A high quality website source contains accurate information that can be verified by other sources. The information should be free of spelling, grammar, and punctuation mistakes. There should be evidence of an editor or fact checker who is responsible for making sure that the information is correct.
It should be clear who the author is and what credentials he/she has. If the author is an expert or has higher credentials, the information is more likely to be useful. There should be an email address listed or other contact information. If the page is anonymous, there is no one to hold accountable for erroneous information.
Pay attention to where the document was published. Information published at .edu, .org, or .gov sites is usually preferred to information from .com sites since it was most likely published by a school or organization rather than a business.

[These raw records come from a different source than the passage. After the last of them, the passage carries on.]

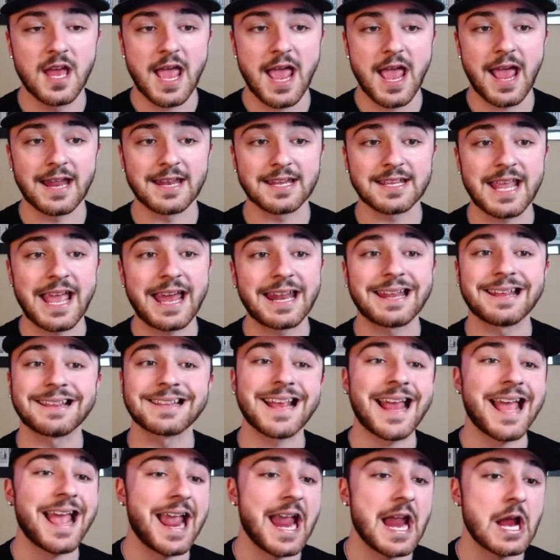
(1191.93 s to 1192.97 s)
And again, is
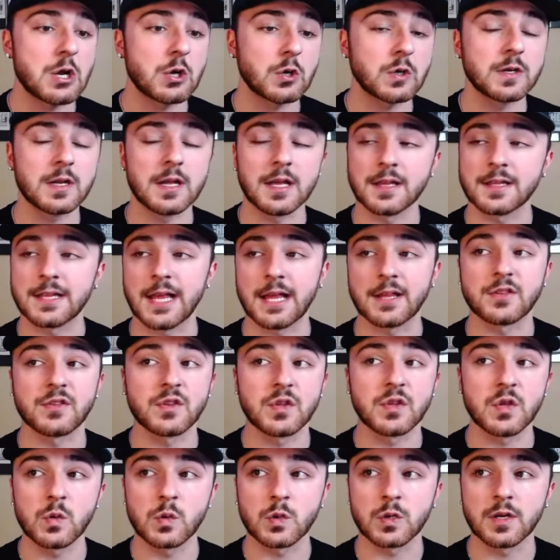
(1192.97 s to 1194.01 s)
that Hader? Is that
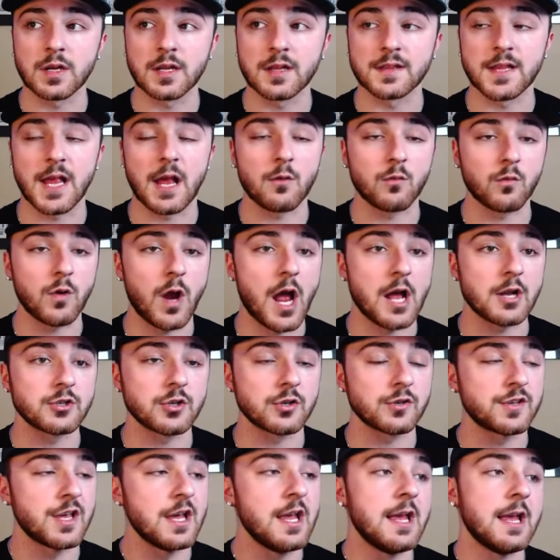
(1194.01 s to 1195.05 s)
Suter? Is that
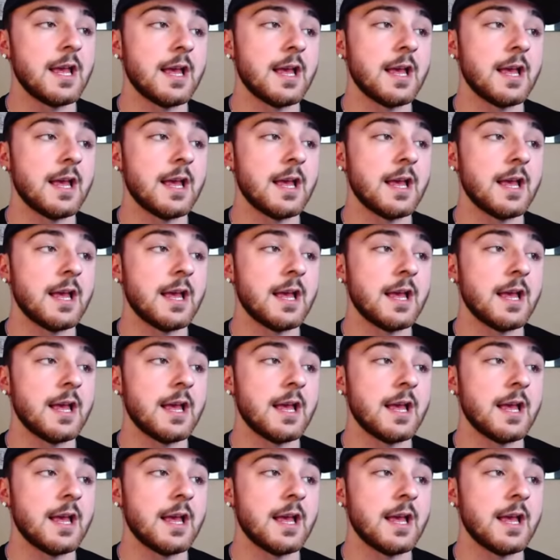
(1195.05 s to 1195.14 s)
Rogers?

Find out who sponsored the website and who the advertisers are. The credibility of the sponsor may reveal something about the quality of the information presented.
An objective source will contain more quality information than a heavily biased source. When viewing a website, notice any explicit or implied biases. If the page is an advertisement or endorsement, there may be financial motivations to provide biased information. The advertising should be clearly differentiated from the informational content of the site. It should be clear why the site was created and for whom.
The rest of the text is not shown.